Implementing robots into a company can reduce the number of strenuous tasks in a worker’s day-to-day proceedings, cutting out room for error, injury or any other implications. With more hours available, workers can be redirected into more fulfilling and value adding tasks, which in turn can lead to a more productive and rewarding working environment.
Cobots are dangerous
All new technology comes with its inherent risks, but cobots are on another level of safe and reliable standards. It is in the cobots technological nature to be able to work collaboratively alongside humans. Many features are wired into their being to ensure this.
After the ISO/TS156 was introduced in 2006, it became compulsory that any machines classed as collaborative met certain safety standards. This directive dictates that the cobots must comprise of at least one appropriate safety regulation, specifically:
Safety rated monitored stop
Power and force limiting
Speed and separation monitoring
Of course, the case remains that with any kind of robotic automation, regular evaluations of the robot’s condition and safe practice should always be in place to ensure workplace safety.

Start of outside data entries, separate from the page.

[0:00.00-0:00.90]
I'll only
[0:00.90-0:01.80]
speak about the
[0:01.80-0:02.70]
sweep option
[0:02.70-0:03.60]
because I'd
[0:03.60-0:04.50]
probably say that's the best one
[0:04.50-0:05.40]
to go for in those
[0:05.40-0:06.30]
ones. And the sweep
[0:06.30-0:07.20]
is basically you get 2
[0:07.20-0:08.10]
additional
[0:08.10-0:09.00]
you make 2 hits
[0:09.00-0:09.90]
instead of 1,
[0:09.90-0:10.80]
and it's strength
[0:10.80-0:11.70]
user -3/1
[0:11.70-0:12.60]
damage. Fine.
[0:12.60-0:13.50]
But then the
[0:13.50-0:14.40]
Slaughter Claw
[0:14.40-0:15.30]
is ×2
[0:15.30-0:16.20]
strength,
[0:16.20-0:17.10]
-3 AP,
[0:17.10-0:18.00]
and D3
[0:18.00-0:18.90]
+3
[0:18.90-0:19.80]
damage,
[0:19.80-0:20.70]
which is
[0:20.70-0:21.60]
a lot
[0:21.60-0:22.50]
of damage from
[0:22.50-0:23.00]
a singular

Cobots are difficult to implement
You do not need to be a robotics expert to take full advantage of your cobot. With the demand for robotic technology growing every day, most cobot manufacturers are tailoring their solutions to a less technically-competent audience. Cobots don’t require a robotics engineer onsite, as with a small amount of training, anyone can learn how to programme a cobot. With a surprisingly quick and easy assembly process and user-friendly software, cobots can be up and running and optimising a facility’s processes in a matter of minutes!

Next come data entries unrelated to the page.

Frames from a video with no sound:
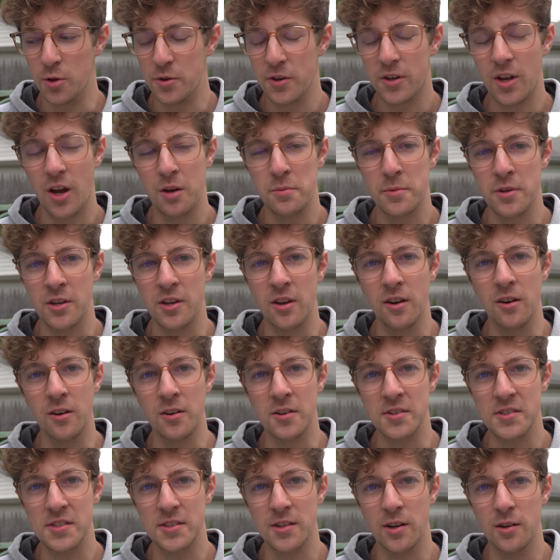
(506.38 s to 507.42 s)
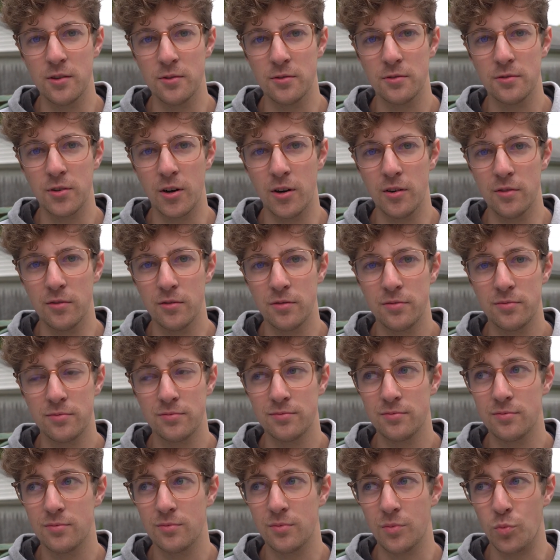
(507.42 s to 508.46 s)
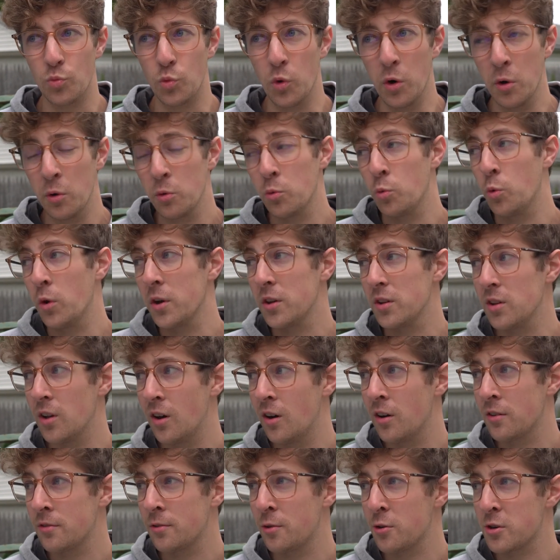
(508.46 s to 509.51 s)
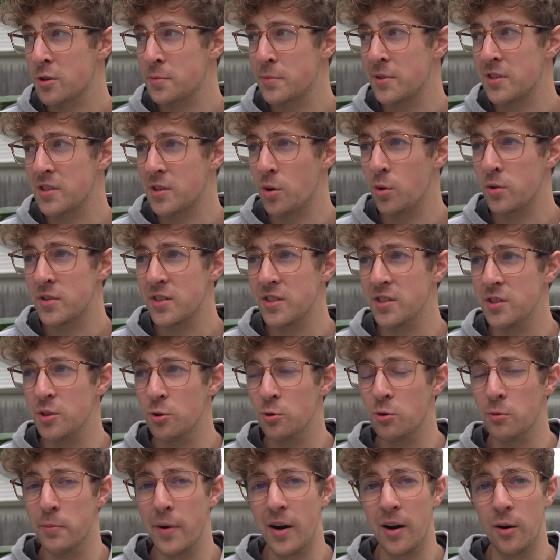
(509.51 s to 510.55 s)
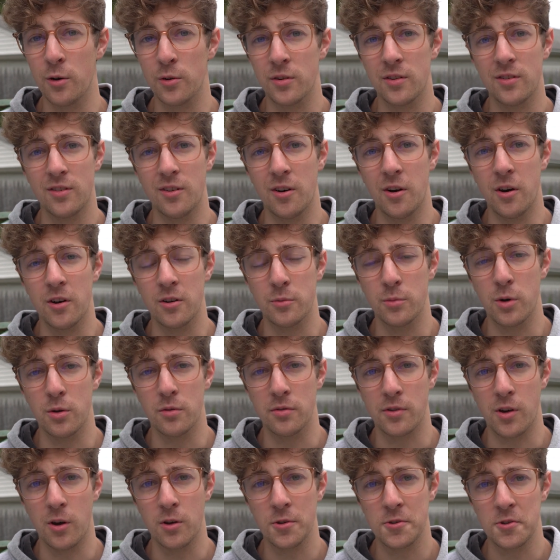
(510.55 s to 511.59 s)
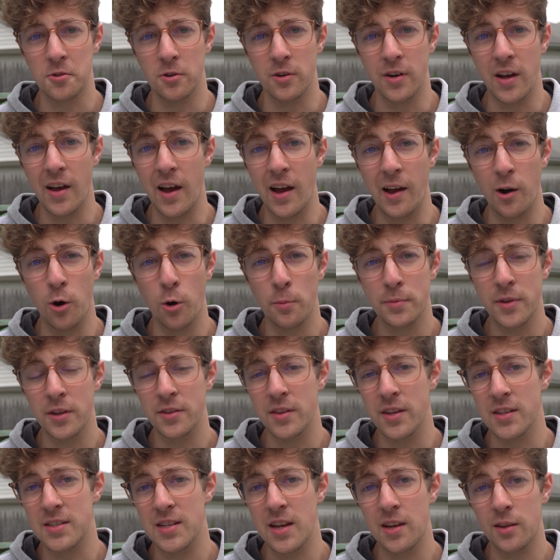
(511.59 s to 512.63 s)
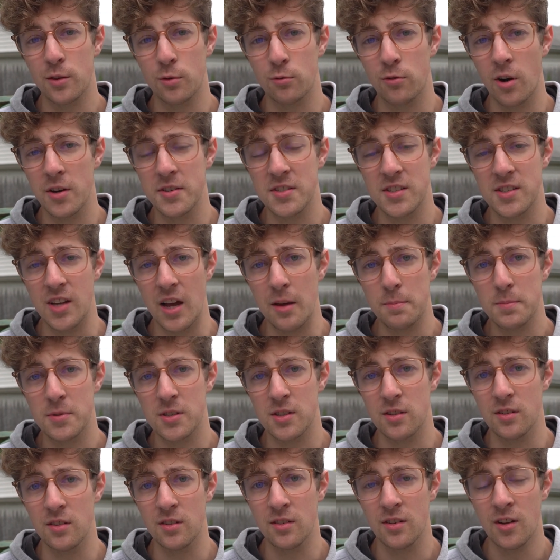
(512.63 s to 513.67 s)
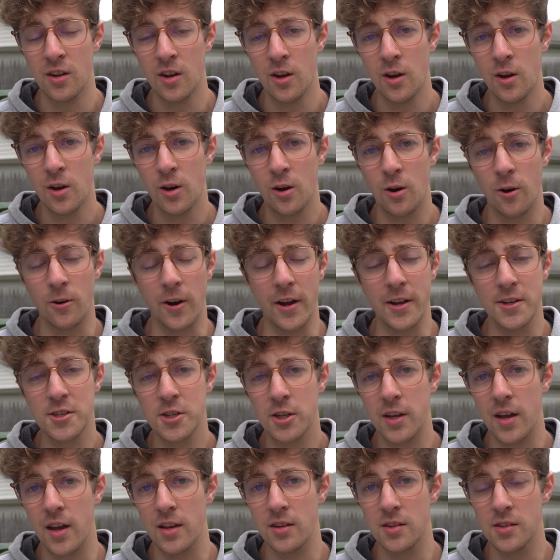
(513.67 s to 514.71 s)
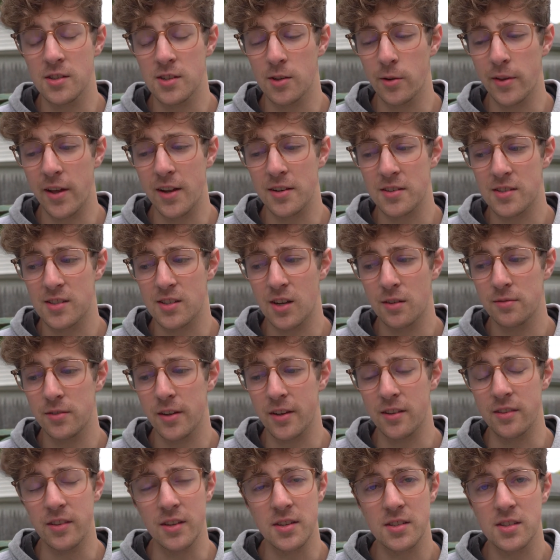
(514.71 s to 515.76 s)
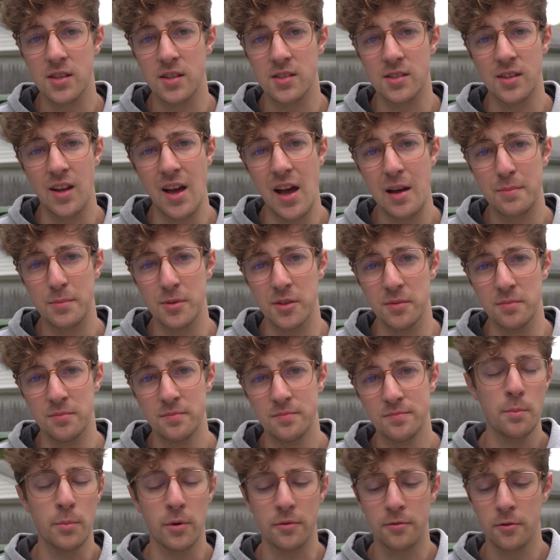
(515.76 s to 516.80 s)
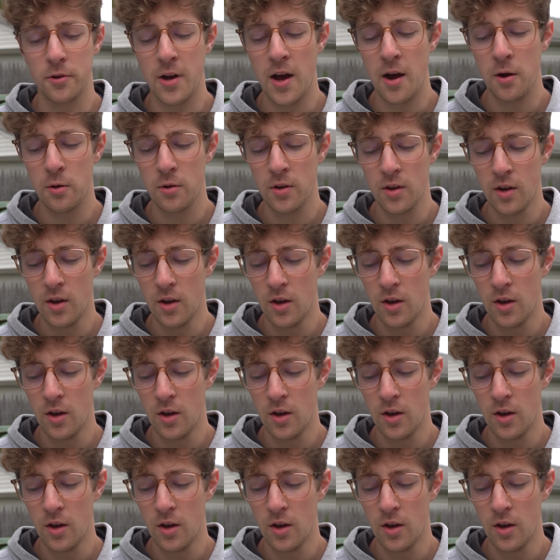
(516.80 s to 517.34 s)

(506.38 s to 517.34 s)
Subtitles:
coming years of well, what law enforcement is going to do about automotive culture. And I hope that they take the right steps and are educated so that stuff like this doesn't happen. But for now,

Cobots are not worth the money
There is no denying that a cobot, or any robotics for that matter, come hand in hand with a sizeable price and, by the same token, a hefty choice to invest. Nevertheless, in the majority of cases, the implementation of cobots causes a huge upsurge in productivity within a company, leading to a decent ROI (Return On Investment). They have an average payback period as short as six to eight months and being highly versatile and flexible, any additional installation costs to reposition the cobot become obsolete.
If you think your company could use a cobot, weigh up the pros and cons specific to you and if it all adds up positively, give it a go. With the endless possibilities that they can offer, it could just be worth your while. Then again, if the misconceptions we have talked about today still leave you in doubt about the idea of robots working collaboratively with humans, there’s no harm in a little research and patience – after all, you want to make the right investments for you.